▶ [Task item]
In the entries below, spot each line with the word "Video" and copy it.

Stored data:
▬▬▬

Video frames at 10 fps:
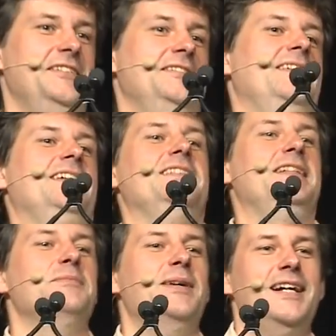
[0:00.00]
and like
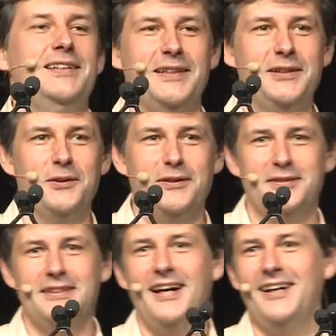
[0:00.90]
lean back like Gore
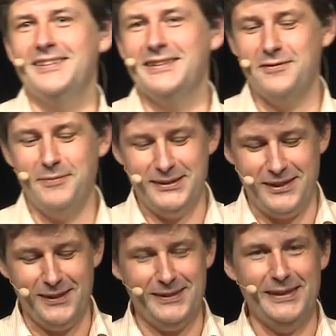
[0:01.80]
Vidal and give my talk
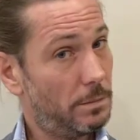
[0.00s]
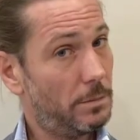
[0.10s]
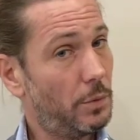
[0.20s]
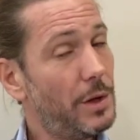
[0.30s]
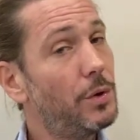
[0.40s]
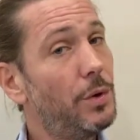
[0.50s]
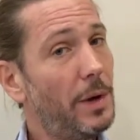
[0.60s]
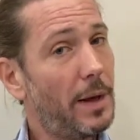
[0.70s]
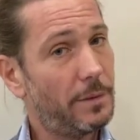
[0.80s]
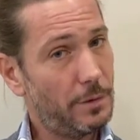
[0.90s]
When you do
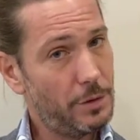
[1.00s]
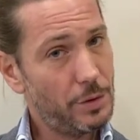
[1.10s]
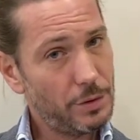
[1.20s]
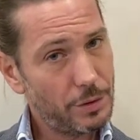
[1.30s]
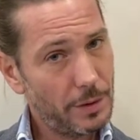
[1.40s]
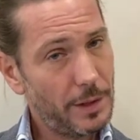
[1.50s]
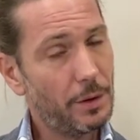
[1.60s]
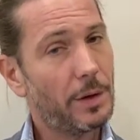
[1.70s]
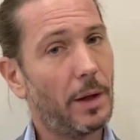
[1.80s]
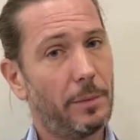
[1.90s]
that, usually you
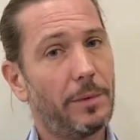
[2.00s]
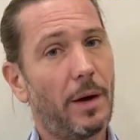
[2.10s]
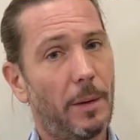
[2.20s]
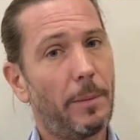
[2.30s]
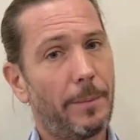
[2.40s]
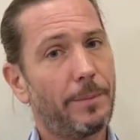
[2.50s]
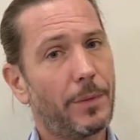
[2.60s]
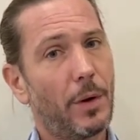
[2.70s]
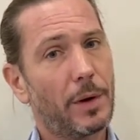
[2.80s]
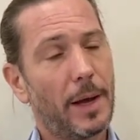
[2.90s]
calm down.
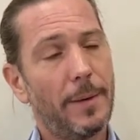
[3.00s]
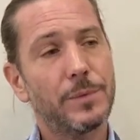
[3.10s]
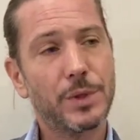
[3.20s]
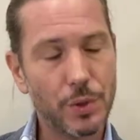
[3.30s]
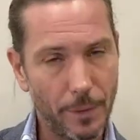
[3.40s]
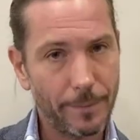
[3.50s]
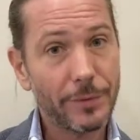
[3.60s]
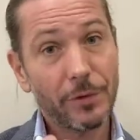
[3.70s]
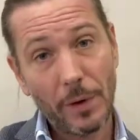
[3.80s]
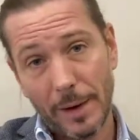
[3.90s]
Okay, so
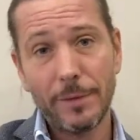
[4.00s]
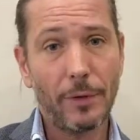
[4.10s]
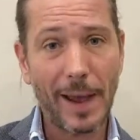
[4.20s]
try to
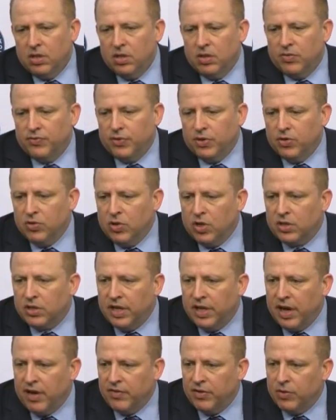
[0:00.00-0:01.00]

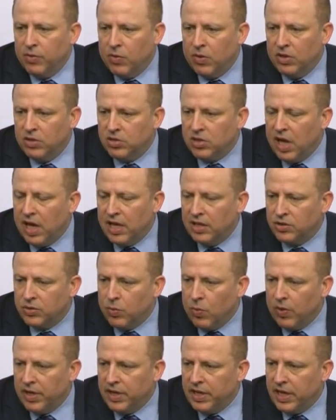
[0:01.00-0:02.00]
looked at everyone's last
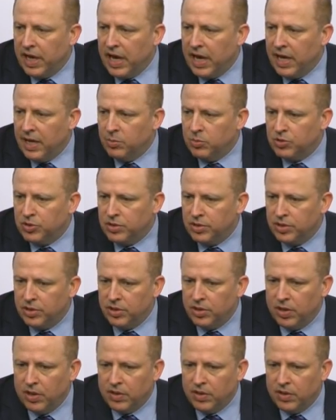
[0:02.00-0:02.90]
20 games,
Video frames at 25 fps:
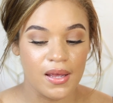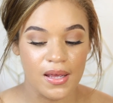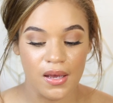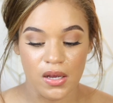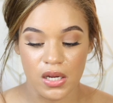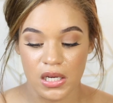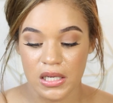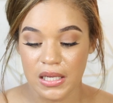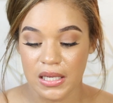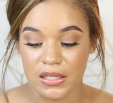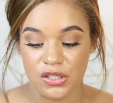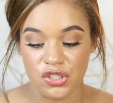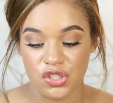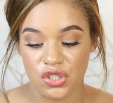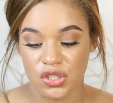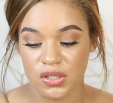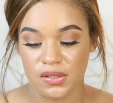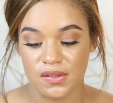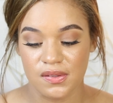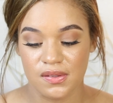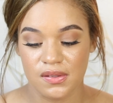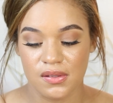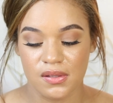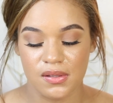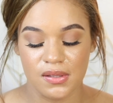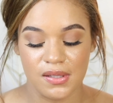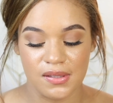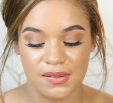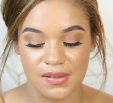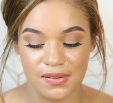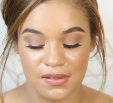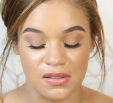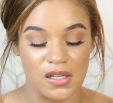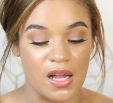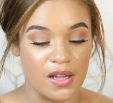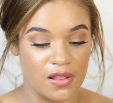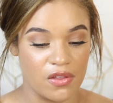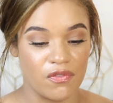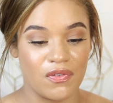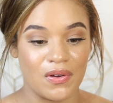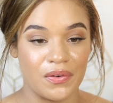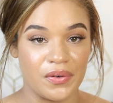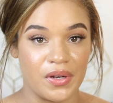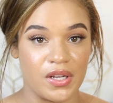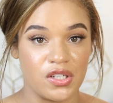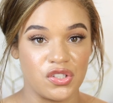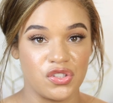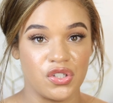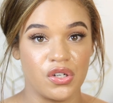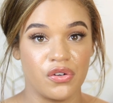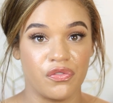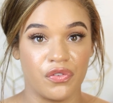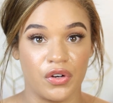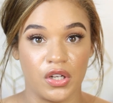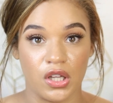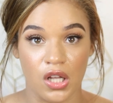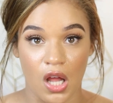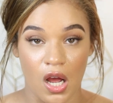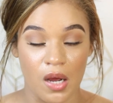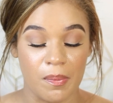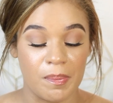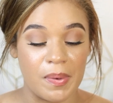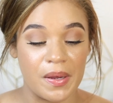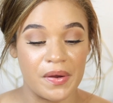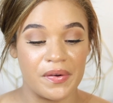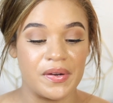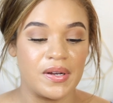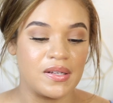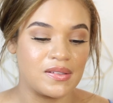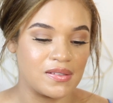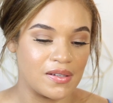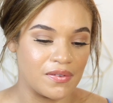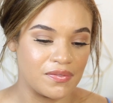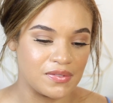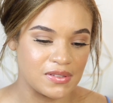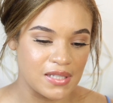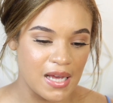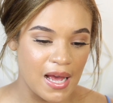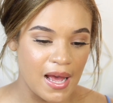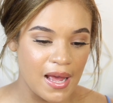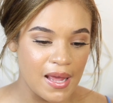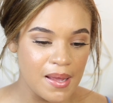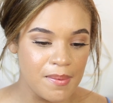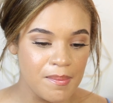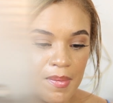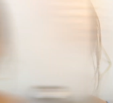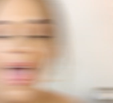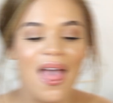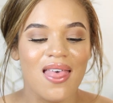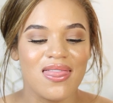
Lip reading: It's just, this is not the foundation for long periods of time.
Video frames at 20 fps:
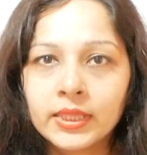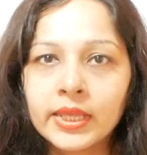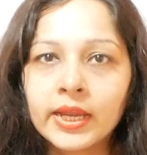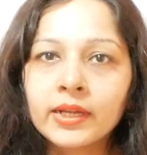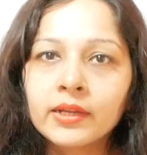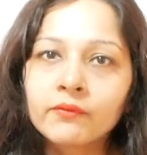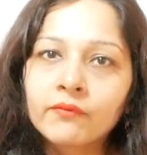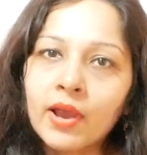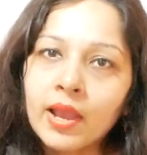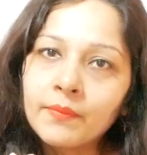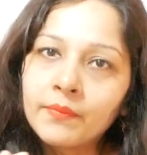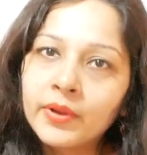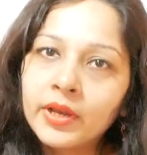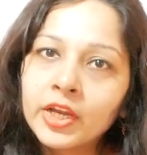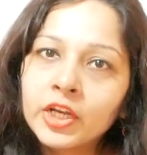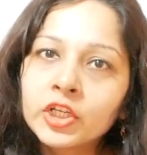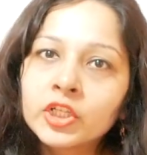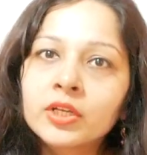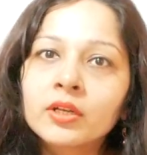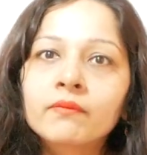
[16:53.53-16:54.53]
that
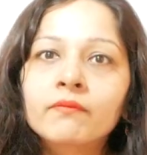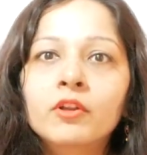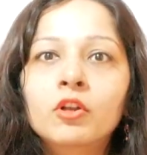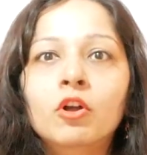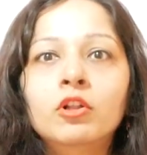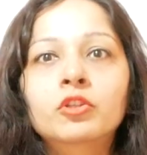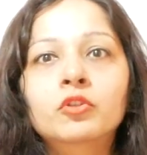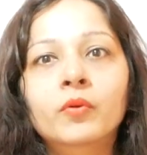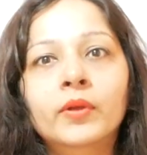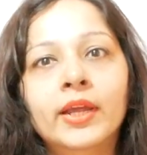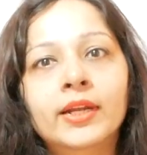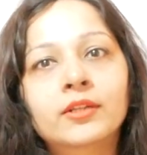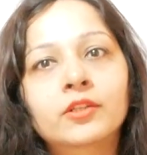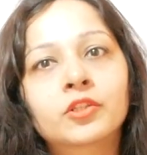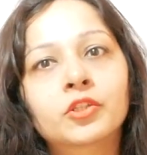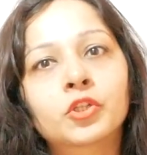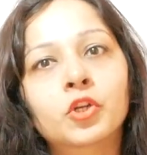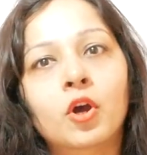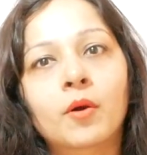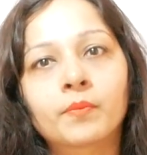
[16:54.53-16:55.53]
vibration will also
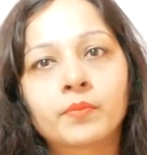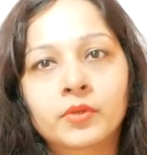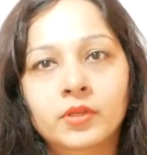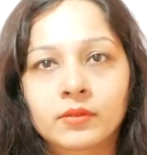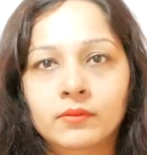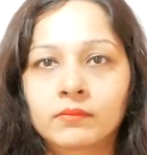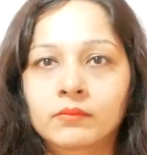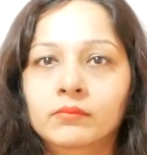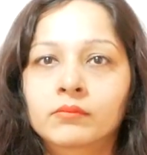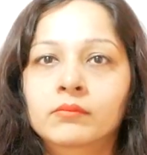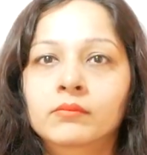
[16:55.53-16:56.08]
get stopped.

▬▬▬

▶ [Output of the exercise]
Video frames at 10 fps:
Video frames at 25 fps:
Video frames at 20 fps:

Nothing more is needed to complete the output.